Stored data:
····················
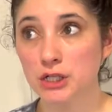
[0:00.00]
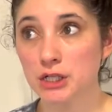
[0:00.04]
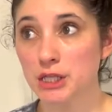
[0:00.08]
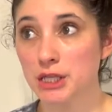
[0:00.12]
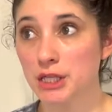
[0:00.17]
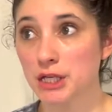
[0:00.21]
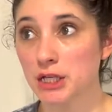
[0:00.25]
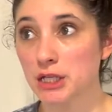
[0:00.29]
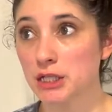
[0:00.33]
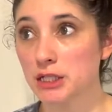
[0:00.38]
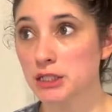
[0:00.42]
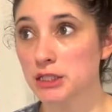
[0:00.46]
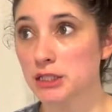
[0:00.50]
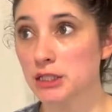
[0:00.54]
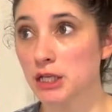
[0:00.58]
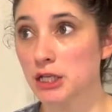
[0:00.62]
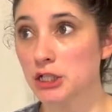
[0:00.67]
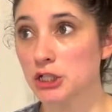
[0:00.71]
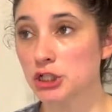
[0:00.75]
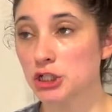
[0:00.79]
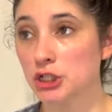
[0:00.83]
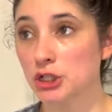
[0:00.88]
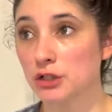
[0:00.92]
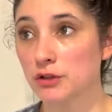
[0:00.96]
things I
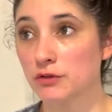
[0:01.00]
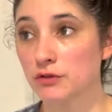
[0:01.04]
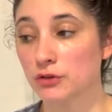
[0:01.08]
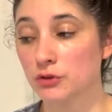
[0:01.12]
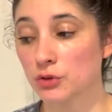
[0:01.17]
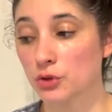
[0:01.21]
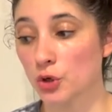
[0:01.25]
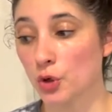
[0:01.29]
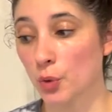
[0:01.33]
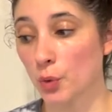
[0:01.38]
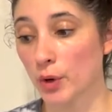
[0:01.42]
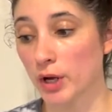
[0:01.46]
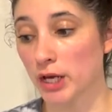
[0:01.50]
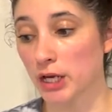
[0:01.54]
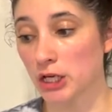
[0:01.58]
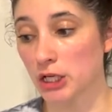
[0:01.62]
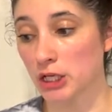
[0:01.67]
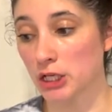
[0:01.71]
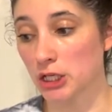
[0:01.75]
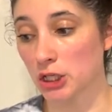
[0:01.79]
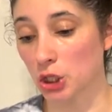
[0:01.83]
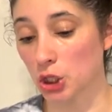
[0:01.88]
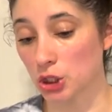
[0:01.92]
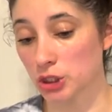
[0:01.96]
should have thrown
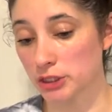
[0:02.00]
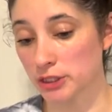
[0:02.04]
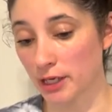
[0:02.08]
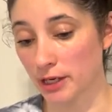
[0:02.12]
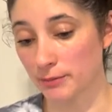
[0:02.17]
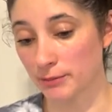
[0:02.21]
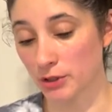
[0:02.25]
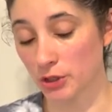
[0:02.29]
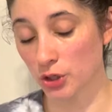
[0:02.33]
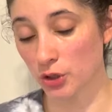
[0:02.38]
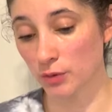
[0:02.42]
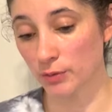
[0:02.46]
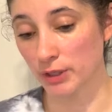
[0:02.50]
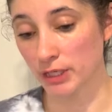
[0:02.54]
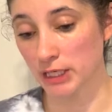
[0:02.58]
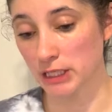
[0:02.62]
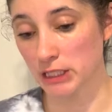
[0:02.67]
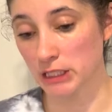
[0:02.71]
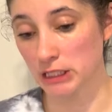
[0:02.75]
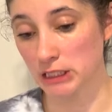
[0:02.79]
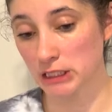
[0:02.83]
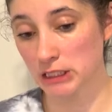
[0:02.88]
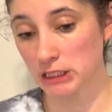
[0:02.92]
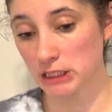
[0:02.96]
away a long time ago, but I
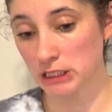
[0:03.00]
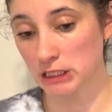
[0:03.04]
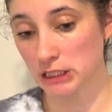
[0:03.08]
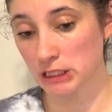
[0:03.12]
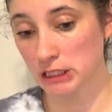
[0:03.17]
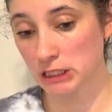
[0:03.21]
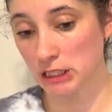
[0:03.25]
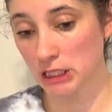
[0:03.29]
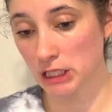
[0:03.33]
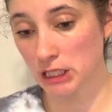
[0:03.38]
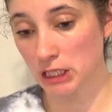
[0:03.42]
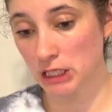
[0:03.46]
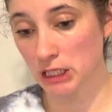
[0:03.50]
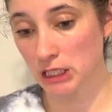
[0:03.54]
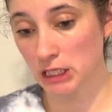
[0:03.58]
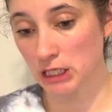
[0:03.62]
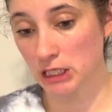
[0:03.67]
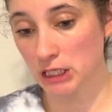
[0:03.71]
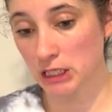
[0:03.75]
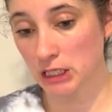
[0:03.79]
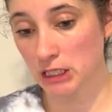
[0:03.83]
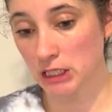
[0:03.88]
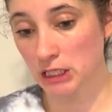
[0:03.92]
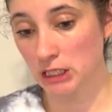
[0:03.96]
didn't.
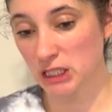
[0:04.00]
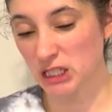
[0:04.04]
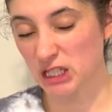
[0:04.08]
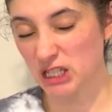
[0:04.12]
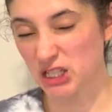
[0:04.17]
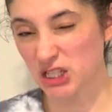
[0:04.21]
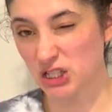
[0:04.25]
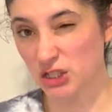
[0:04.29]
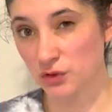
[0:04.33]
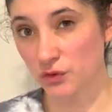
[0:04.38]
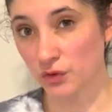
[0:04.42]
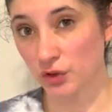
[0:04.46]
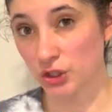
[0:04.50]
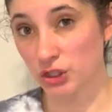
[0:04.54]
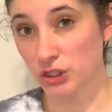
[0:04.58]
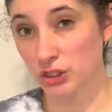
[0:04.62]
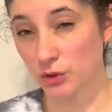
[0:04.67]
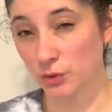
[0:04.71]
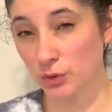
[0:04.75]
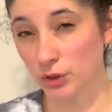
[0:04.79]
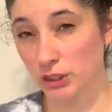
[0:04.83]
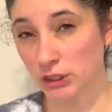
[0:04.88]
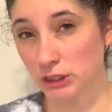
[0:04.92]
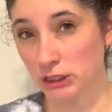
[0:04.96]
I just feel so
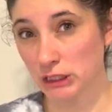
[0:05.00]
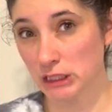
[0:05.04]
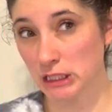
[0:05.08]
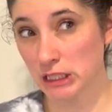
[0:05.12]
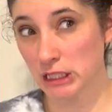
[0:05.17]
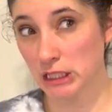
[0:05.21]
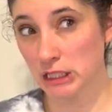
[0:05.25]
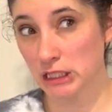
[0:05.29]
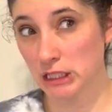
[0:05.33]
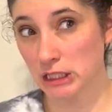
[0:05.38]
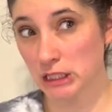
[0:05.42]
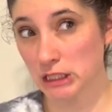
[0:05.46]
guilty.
····················
* **Task instructions**
Extract the entries in full, exactly as they are, minus the pictures.

* **Completed task**
[0:00.00]
[0:00.04]
[0:00.08]
[0:00.12]
[0:00.17]
[0:00.21]
[0:00.25]
[0:00.29]
[0:00.33]
[0:00.38]
[0:00.42]
[0:00.46]
[0:00.50]
[0:00.54]
[0:00.58]
[0:00.62]
[0:00.67]
[0:00.71]
[0:00.75]
[0:00.79]
[0:00.83]
[0:00.88]
[0:00.92]
[0:00.96]
things I
[0:01.00]
[0:01.04]
[0:01.08]
[0:01.12]
[0:01.17]
[0:01.21]
[0:01.25]
[0:01.29]
[0:01.33]
[0:01.38]
[0:01.42]
[0:01.46]
[0:01.50]
[0:01.54]
[0:01.58]
[0:01.62]
[0:01.67]
[0:01.71]
[0:01.75]
[0:01.79]
[0:01.83]
[0:01.88]
[0:01.92]
[0:01.96]
should have thrown
[0:02.00]
[0:02.04]
[0:02.08]
[0:02.12]
[0:02.17]
[0:02.21]
[0:02.25]
[0:02.29]
[0:02.33]
[0:02.38]
[0:02.42]
[0:02.46]
[0:02.50]
[0:02.54]
[0:02.58]
[0:02.62]
[0:02.67]
[0:02.71]
[0:02.75]
[0:02.79]
[0:02.83]
[0:02.88]
[0:02.92]
[0:02.96]
away a long time ago, but I
[0:03.00]
[0:03.04]
[0:03.08]
[0:03.12]
[0:03.17]
[0:03.21]
[0:03.25]
[0:03.29]
[0:03.33]
[0:03.38]
[0:03.42]
[0:03.46]
[0:03.50]
[0:03.54]
[0:03.58]
[0:03.62]
[0:03.67]
[0:03.71]
[0:03.75]
[0:03.79]
[0:03.83]
[0:03.88]
[0:03.92]
[0:03.96]
didn't.
[0:04.00]
[0:04.04]
[0:04.08]
[0:04.12]
[0:04.17]
[0:04.21]
[0:04.25]
[0:04.29]
[0:04.33]
[0:04.38]
[0:04.42]
[0:04.46]
[0:04.50]
[0:04.54]
[0:04.58]
[0:04.62]
[0:04.67]
[0:04.71]
[0:04.75]
[0:04.79]
[0:04.83]
[0:04.88]
[0:04.92]
[0:04.96]
I just feel so
[0:05.00]
[0:05.04]
[0:05.08]
[0:05.12]
[0:05.17]
[0:05.21]
[0:05.25]
[0:05.29]
[0:05.33]
[0:05.38]
[0:05.42]
[0:05.46]
guilty.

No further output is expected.